Astell smiled. He was a free man. He was happy. He spoke from the exalted height of his own renunciation of security. He said, “I know what I want, you see. And whatever you want, it’s not the same as this. I want a great cooperative commonwealth of free peoples, all over the world. Without distinction of sex, race or creed. I want to see them controlling their own lives, what they do and how they do it. That means control of things, of raw materials, transport and industry. It means real economic as well as political democracy. It means social equality. It means spiritual freedom. And that isn’t going to come by working as I’ve worked here. Oh, I know that all this is useful—so far as it goes. But it’s not changing men’s values. It’s not destroying their destroyers.”

“You mean, it still leaves evil-minded individualists like me to be able to reap a little profit?”

“Yes. I do.”

“And you would destroy me?”

“Neck and crop.”

“You won’t, you know. You’ll only destroy yourself.

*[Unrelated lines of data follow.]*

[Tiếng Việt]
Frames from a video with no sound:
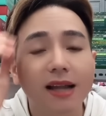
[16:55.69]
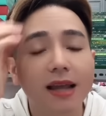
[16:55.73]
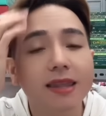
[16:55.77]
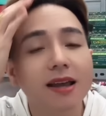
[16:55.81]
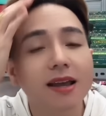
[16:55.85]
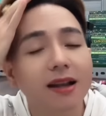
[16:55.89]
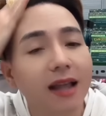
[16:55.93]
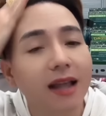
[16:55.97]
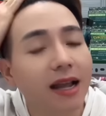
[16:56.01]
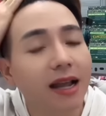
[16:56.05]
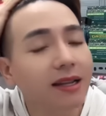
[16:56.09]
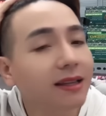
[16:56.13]

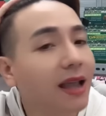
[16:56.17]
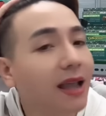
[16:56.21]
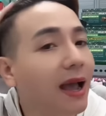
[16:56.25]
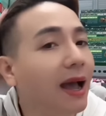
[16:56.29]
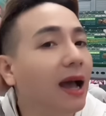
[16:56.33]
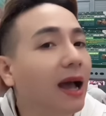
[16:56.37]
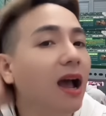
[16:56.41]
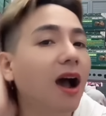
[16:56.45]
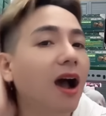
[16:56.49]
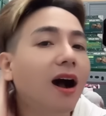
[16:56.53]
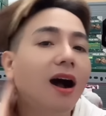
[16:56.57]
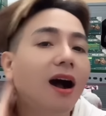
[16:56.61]
để cho khán
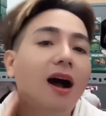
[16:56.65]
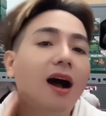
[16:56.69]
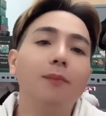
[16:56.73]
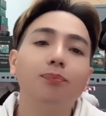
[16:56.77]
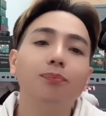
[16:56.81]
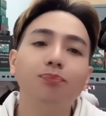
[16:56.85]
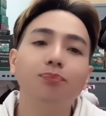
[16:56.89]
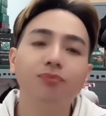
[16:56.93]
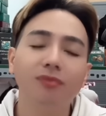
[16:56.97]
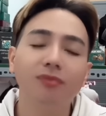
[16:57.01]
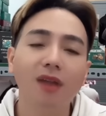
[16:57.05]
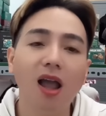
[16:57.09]
giả
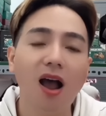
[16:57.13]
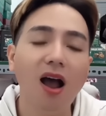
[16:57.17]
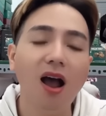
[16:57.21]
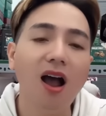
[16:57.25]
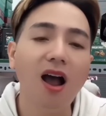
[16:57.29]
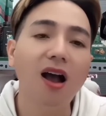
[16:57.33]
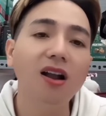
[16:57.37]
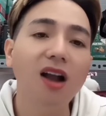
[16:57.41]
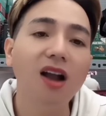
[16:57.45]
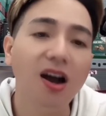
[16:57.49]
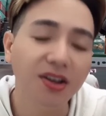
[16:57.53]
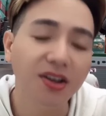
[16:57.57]
họ
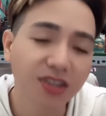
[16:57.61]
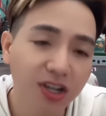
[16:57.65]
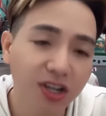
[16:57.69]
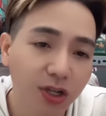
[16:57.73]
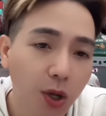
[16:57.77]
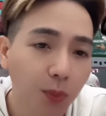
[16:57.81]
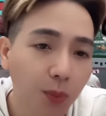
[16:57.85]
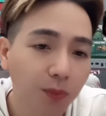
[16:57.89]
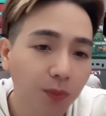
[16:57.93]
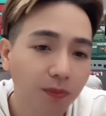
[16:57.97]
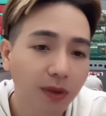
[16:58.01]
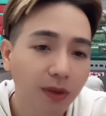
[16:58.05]
họ họ gọi
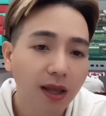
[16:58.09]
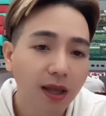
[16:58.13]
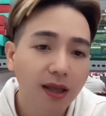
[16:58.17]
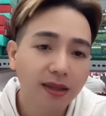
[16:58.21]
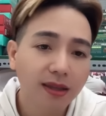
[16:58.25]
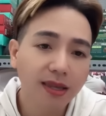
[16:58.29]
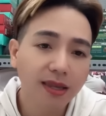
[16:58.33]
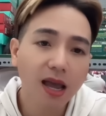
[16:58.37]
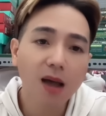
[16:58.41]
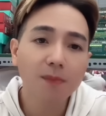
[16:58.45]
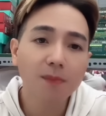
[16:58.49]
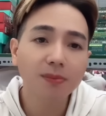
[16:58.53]
cho đúng
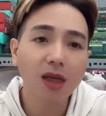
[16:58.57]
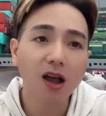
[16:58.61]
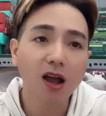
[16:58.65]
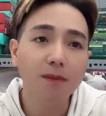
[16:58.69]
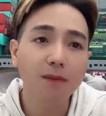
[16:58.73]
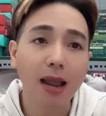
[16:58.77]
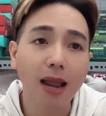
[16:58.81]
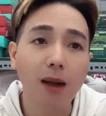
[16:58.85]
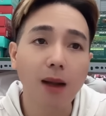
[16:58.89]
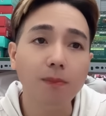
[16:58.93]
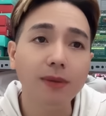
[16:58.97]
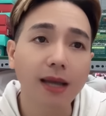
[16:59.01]
chứ không
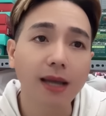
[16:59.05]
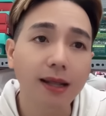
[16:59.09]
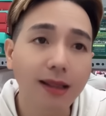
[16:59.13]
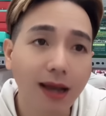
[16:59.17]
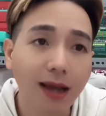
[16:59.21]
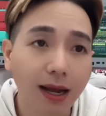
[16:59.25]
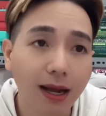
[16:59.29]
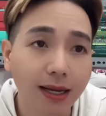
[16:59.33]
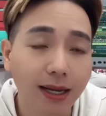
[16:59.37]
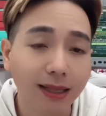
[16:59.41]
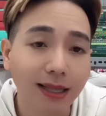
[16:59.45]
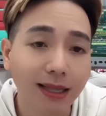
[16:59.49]
thôi mày không
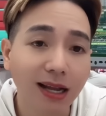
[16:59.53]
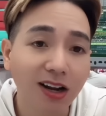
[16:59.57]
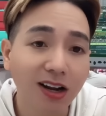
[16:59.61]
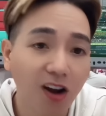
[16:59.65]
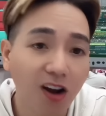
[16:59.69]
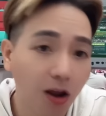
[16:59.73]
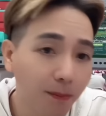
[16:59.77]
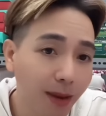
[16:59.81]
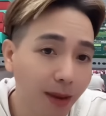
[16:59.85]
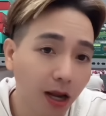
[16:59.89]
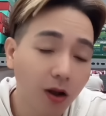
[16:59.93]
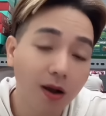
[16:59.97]
trả lời là ta
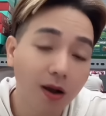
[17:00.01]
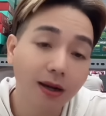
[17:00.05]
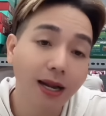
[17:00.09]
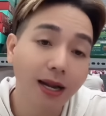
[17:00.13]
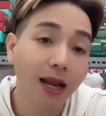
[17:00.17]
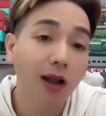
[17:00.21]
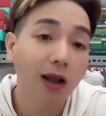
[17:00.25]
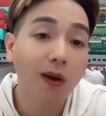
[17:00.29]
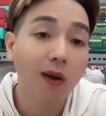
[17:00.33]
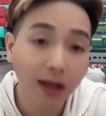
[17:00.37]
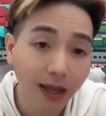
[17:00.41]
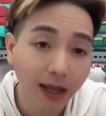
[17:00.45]
gọi mày
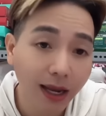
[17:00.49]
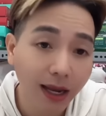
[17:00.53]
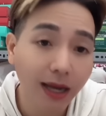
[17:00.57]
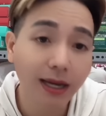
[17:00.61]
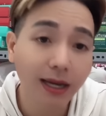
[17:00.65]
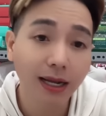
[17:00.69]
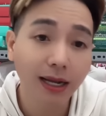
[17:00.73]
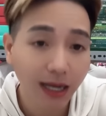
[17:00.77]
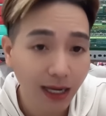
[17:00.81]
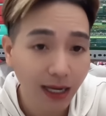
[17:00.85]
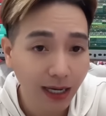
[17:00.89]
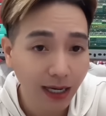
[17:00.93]
con này con
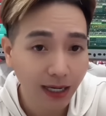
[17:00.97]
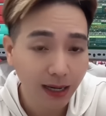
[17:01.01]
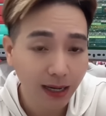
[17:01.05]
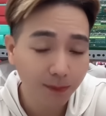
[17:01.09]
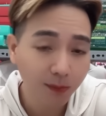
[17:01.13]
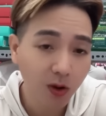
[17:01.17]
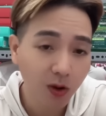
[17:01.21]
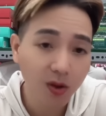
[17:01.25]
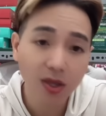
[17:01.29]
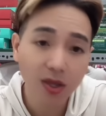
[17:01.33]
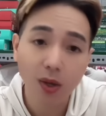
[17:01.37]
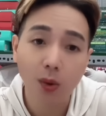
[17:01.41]
kia nó kỳ
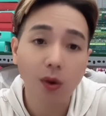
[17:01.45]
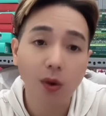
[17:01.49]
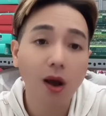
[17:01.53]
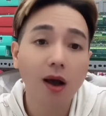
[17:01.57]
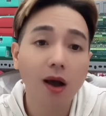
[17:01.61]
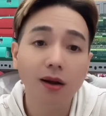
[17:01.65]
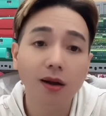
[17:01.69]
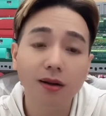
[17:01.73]
lắm có nhiều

The English don’t take easily to revolution.”

“Do you think any revolution’s been easy? All revolutions are bloody and barbarous. But so is life bloody and barbarous in present circumstances. As for me, I’ve tried acting the invalid and taking a cushy job, and I don’t like it.”

“I see.” Snaith sighed, envious of a passion that was beyond caution, of a faith that could over-ride the scepticism that ate into his own desires like acid. “You’re like the old Spanish knights who greeted each other with the wish, ‘May God deny thee peace and give thee glory.’ That’s it, isn’t it?”